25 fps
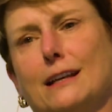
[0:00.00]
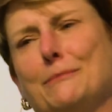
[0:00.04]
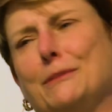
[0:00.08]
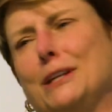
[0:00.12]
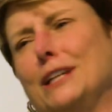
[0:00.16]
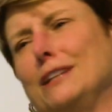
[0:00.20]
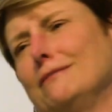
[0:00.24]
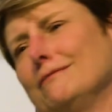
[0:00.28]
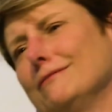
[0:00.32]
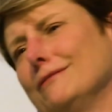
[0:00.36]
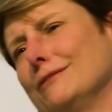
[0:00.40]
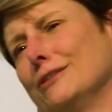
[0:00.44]
I
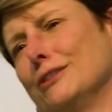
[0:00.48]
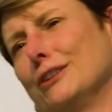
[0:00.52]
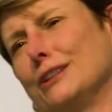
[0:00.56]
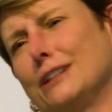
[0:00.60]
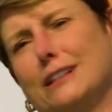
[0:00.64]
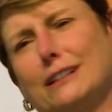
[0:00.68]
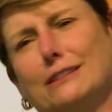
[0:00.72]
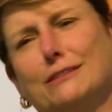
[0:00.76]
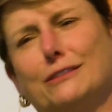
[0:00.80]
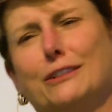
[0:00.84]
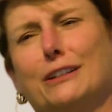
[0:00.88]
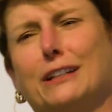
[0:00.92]
mean,
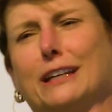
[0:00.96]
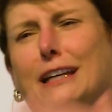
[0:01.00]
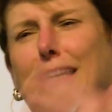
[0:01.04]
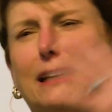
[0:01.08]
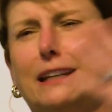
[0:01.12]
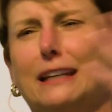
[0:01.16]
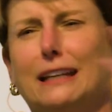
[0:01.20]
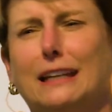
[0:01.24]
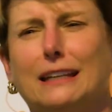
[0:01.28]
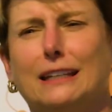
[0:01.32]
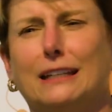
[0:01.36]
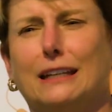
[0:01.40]
look, look
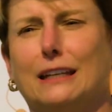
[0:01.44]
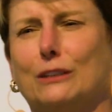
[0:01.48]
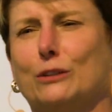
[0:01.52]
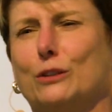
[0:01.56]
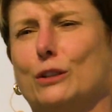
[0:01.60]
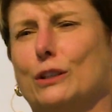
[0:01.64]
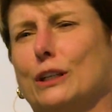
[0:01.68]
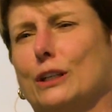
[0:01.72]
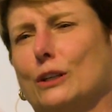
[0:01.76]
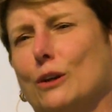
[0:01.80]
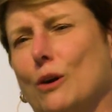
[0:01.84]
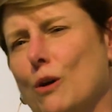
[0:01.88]
at India,
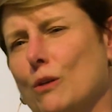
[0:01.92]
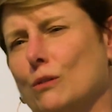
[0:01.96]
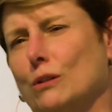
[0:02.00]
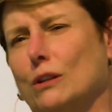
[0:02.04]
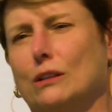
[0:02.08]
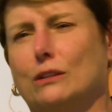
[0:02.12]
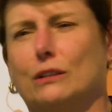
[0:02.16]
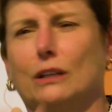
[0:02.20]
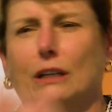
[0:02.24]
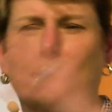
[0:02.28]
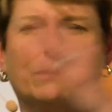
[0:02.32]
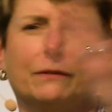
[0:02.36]
look at
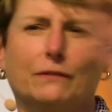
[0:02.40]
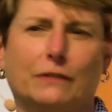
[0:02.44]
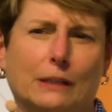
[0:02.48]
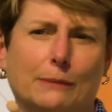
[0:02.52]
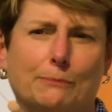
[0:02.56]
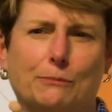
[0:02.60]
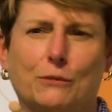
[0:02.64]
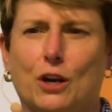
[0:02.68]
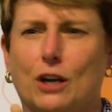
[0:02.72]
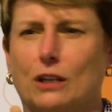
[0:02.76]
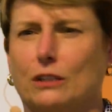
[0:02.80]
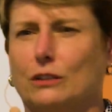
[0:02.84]
Ola, look at
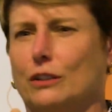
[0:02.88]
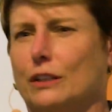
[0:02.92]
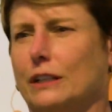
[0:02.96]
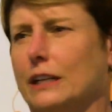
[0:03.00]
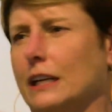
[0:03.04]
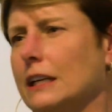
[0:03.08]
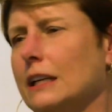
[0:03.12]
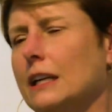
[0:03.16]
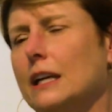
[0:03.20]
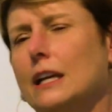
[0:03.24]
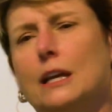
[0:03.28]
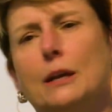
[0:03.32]
Flipkart, look
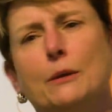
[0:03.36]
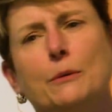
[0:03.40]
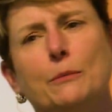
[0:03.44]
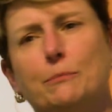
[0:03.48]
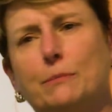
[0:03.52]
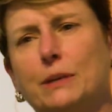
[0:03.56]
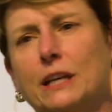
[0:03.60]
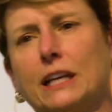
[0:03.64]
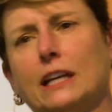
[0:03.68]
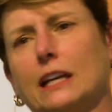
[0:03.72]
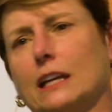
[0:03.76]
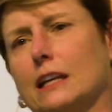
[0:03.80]
at
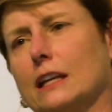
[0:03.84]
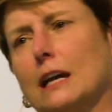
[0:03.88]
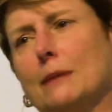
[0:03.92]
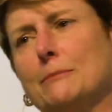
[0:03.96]
Picket.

* [WHAT TO DO] Restate the data above word for word. Do not include the images.

* [RESPONSE]
25 fps
[0:00.00]
[0:00.04]
[0:00.08]
[0:00.12]
[0:00.16]
[0:00.20]
[0:00.24]
[0:00.28]
[0:00.32]
[0:00.36]
[0:00.40]
[0:00.44]
I
[0:00.48]
[0:00.52]
[0:00.56]
[0:00.60]
[0:00.64]
[0:00.68]
[0:00.72]
[0:00.76]
[0:00.80]
[0:00.84]
[0:00.88]
[0:00.92]
mean,
[0:00.96]
[0:01.00]
[0:01.04]
[0:01.08]
[0:01.12]
[0:01.16]
[0:01.20]
[0:01.24]
[0:01.28]
[0:01.32]
[0:01.36]
[0:01.40]
look, look
[0:01.44]
[0:01.48]
[0:01.52]
[0:01.56]
[0:01.60]
[0:01.64]
[0:01.68]
[0:01.72]
[0:01.76]
[0:01.80]
[0:01.84]
[0:01.88]
at India,
[0:01.92]
[0:01.96]
[0:02.00]
[0:02.04]
[0:02.08]
[0:02.12]
[0:02.16]
[0:02.20]
[0:02.24]
[0:02.28]
[0:02.32]
[0:02.36]
look at
[0:02.40]
[0:02.44]
[0:02.48]
[0:02.52]
[0:02.56]
[0:02.60]
[0:02.64]
[0:02.68]
[0:02.72]
[0:02.76]
[0:02.80]
[0:02.84]
Ola, look at
[0:02.88]
[0:02.92]
[0:02.96]
[0:03.00]
[0:03.04]
[0:03.08]
[0:03.12]
[0:03.16]
[0:03.20]
[0:03.24]
[0:03.28]
[0:03.32]
Flipkart, look
[0:03.36]
[0:03.40]
[0:03.44]
[0:03.48]
[0:03.52]
[0:03.56]
[0:03.60]
[0:03.64]
[0:03.68]
[0:03.72]
[0:03.76]
[0:03.80]
at
[0:03.84]
[0:03.88]
[0:03.92]
[0:03.96]
Picket.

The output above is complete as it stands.